Ibu perlu diyakinkan bahwa menyusui dan memberikan ASI aman bagi bayi dari risiko penularan Covid-19, asalkan menerapkan protokol kesehatan secara ketat. Ibu harus selalu memakai masker saat menyusui dan merawat bayi, mencuci tangan sebelum dan sesudah memegang bayi, dan membersihkan dengan cairan disfeksi permukaan dan benda yang sering disentuh ibu dan bayi.

 

Untuk ibu dengan gejala klinis sedang dan tidak mampu menyusui secara langsung, dapat melakukan pemberian ASI perah (ASIP).
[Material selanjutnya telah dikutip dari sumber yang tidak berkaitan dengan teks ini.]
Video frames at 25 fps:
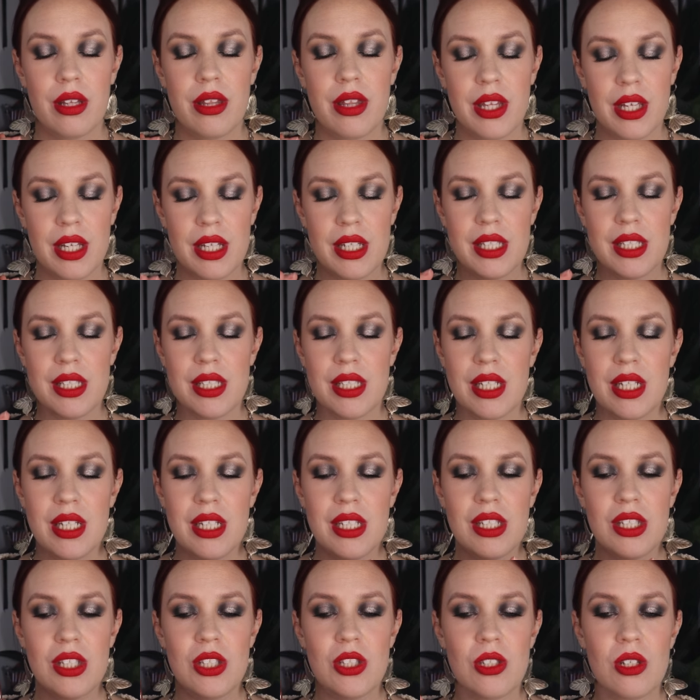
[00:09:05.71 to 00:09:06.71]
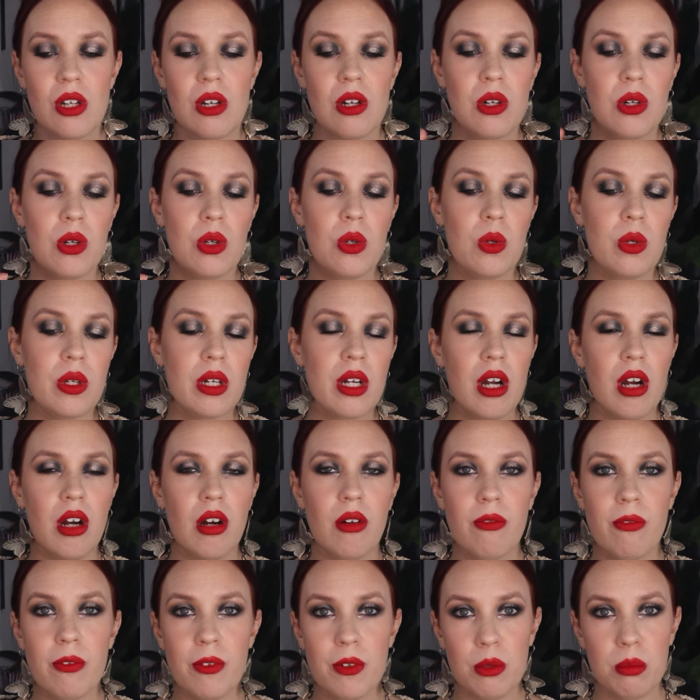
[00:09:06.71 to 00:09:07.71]
this is so
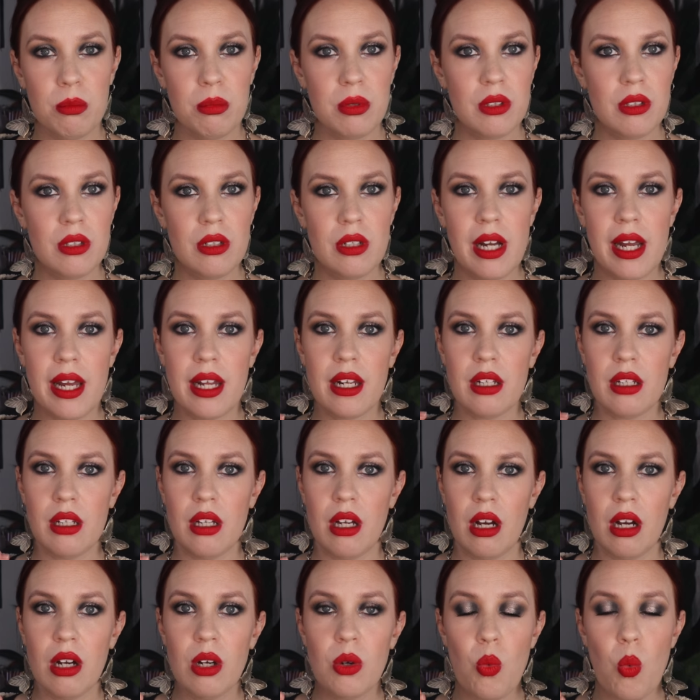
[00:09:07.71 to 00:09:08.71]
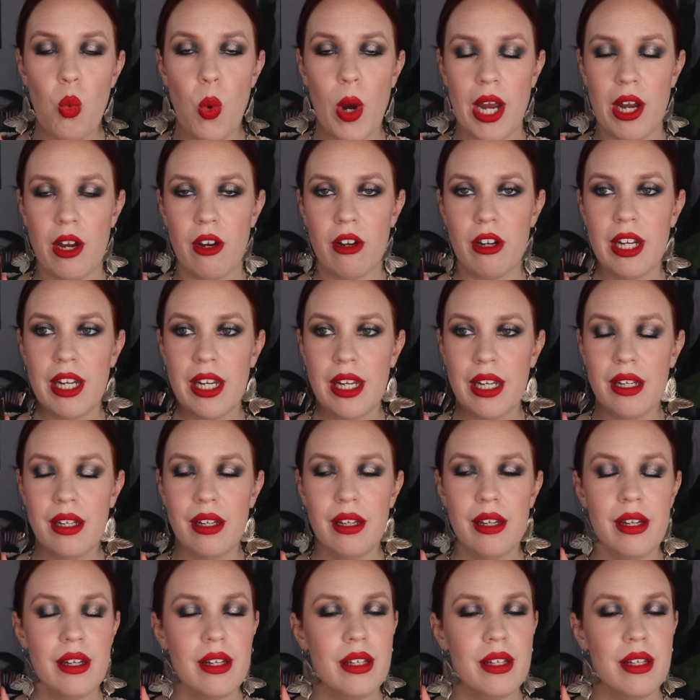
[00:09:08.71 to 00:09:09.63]
comfortable and long wearing.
Ibu haruslah memastikan kebersihan saat memerah ASI. Gunakan cangkir bermulut lebar untuk memberikan ASIP pada bayi dan gunakan wadah dengan tutup untuk menyimpan ASIP.

 

ASIP dapat disimpan dengan beberapa cara, yaitu di freezer dengan suhu minus 18 hingga minus 20 derajat celsius, ASIP dapat bertahan selama empat bulan. Di lemari pendingin bawah dengan suhu 4-5 derajat celsius, ASI dapat bertahan 3-4 hari. Di kotak ice pack dengan suhu 15 derajat celcius, ASI dapat bertahan selama 24 jam, sedangkan di ruangan dengan suhu kamar, ASI dapat bertahan selama 3-4 jam.

 

Momentum Pekan Menyusui Dunia juga mengingatkan kita akan pentingnya memberikan Dukungan Menyusui bagi semua ibu untuk menyusui bayinya secara eksklusif, meskipun ibu terkonfirmasi Covid-19.